→ Your goal: Print the data below verbatim, minus images.

___ Input data ___

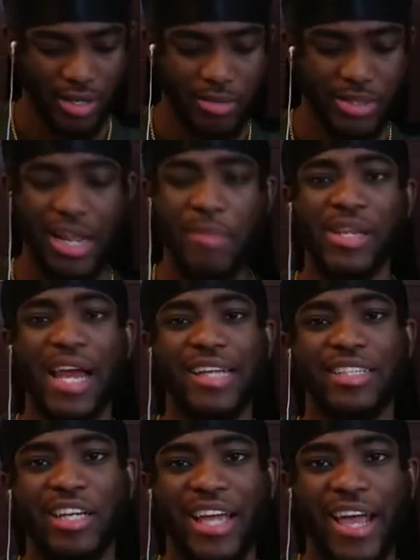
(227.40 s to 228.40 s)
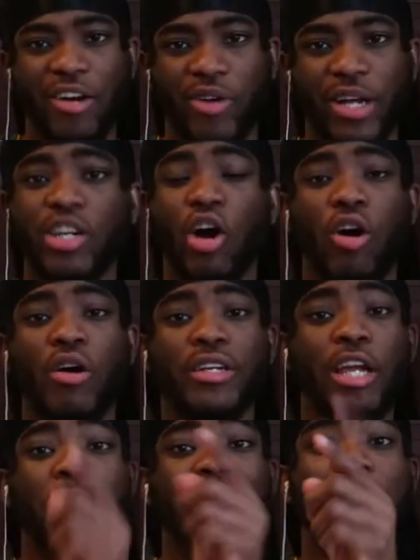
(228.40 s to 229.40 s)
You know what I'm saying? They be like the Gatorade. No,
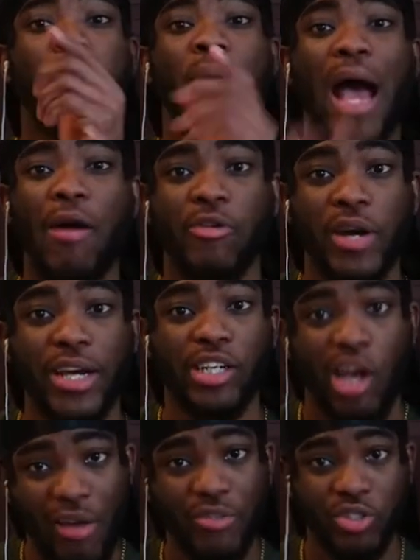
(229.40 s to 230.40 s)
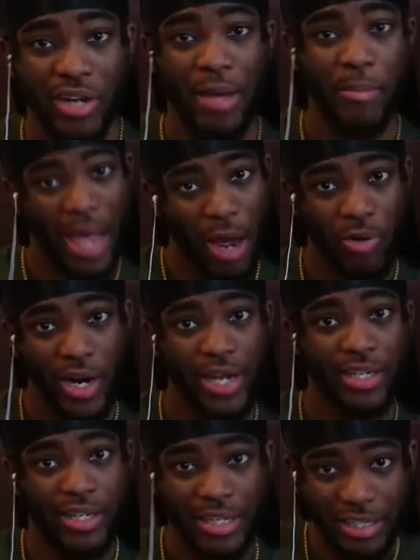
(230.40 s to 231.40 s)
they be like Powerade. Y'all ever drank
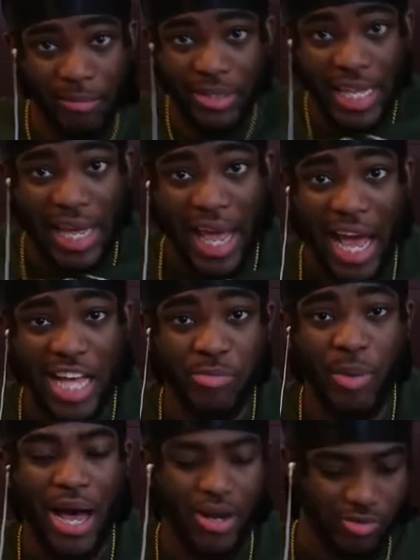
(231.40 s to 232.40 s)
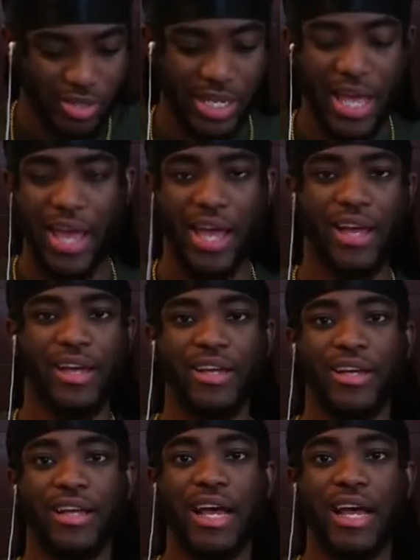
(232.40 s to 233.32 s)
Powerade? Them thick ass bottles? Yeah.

___

→ Your solution:
(227.40 s to 228.40 s)
(228.40 s to 229.40 s)
You know what I'm saying? They be like the Gatorade. No,
(229.40 s to 230.40 s)
(230.40 s to 231.40 s)
they be like Powerade. Y'all ever drank
(231.40 s to 232.40 s)
(232.40 s to 233.32 s)
Powerade? Them thick ass bottles? Yeah.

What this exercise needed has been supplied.